> TASK
Where the string "video" occurs in a line of the data below, that line should be copied.

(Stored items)
━━━
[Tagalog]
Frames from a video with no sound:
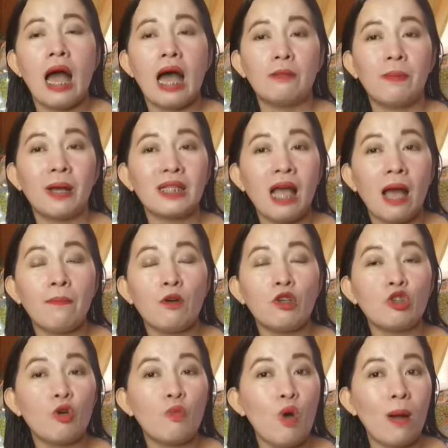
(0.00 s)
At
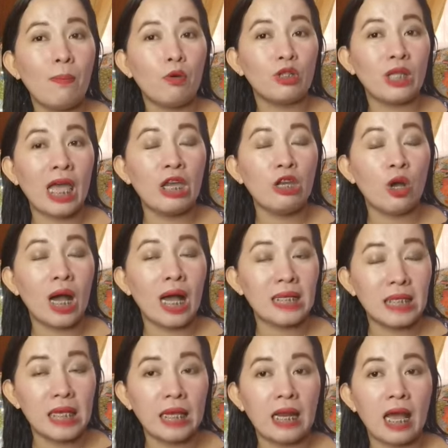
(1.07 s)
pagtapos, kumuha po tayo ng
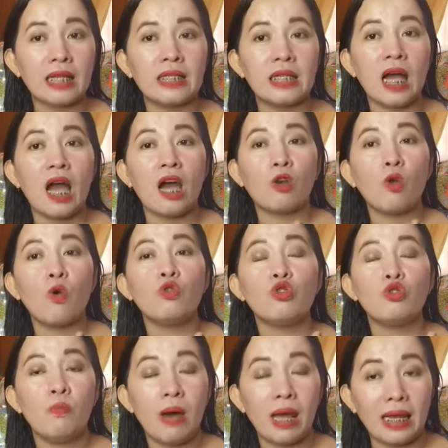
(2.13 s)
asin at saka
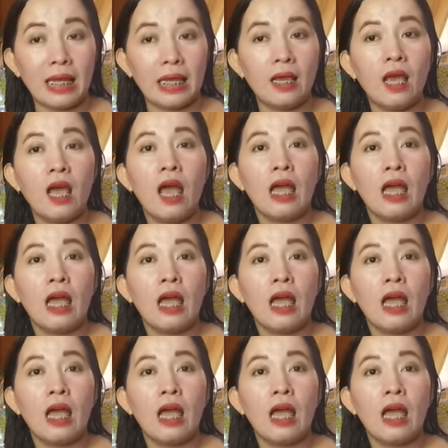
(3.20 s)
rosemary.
━━━
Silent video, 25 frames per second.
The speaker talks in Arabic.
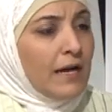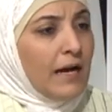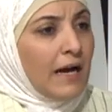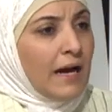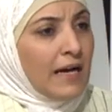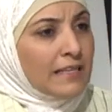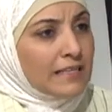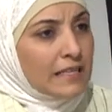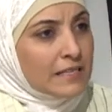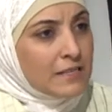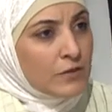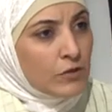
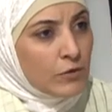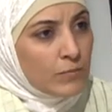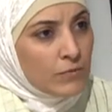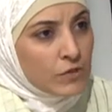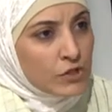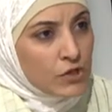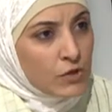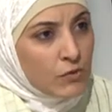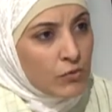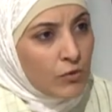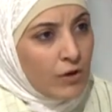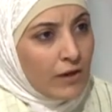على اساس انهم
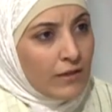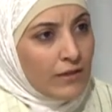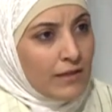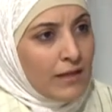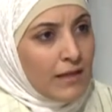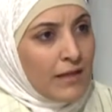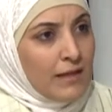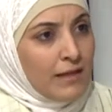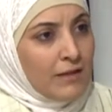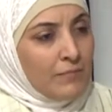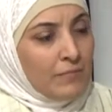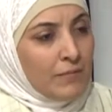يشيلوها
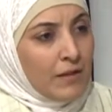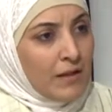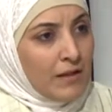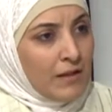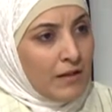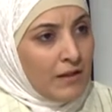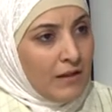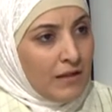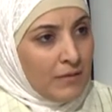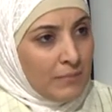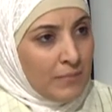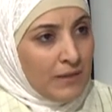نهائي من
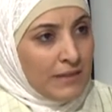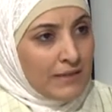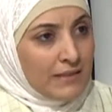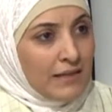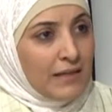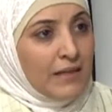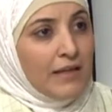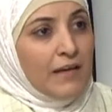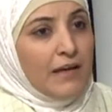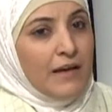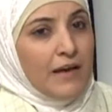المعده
━━━
> OUTPUT FOR THIS TASK
Frames from a video with no sound:
Silent video, 25 frames per second.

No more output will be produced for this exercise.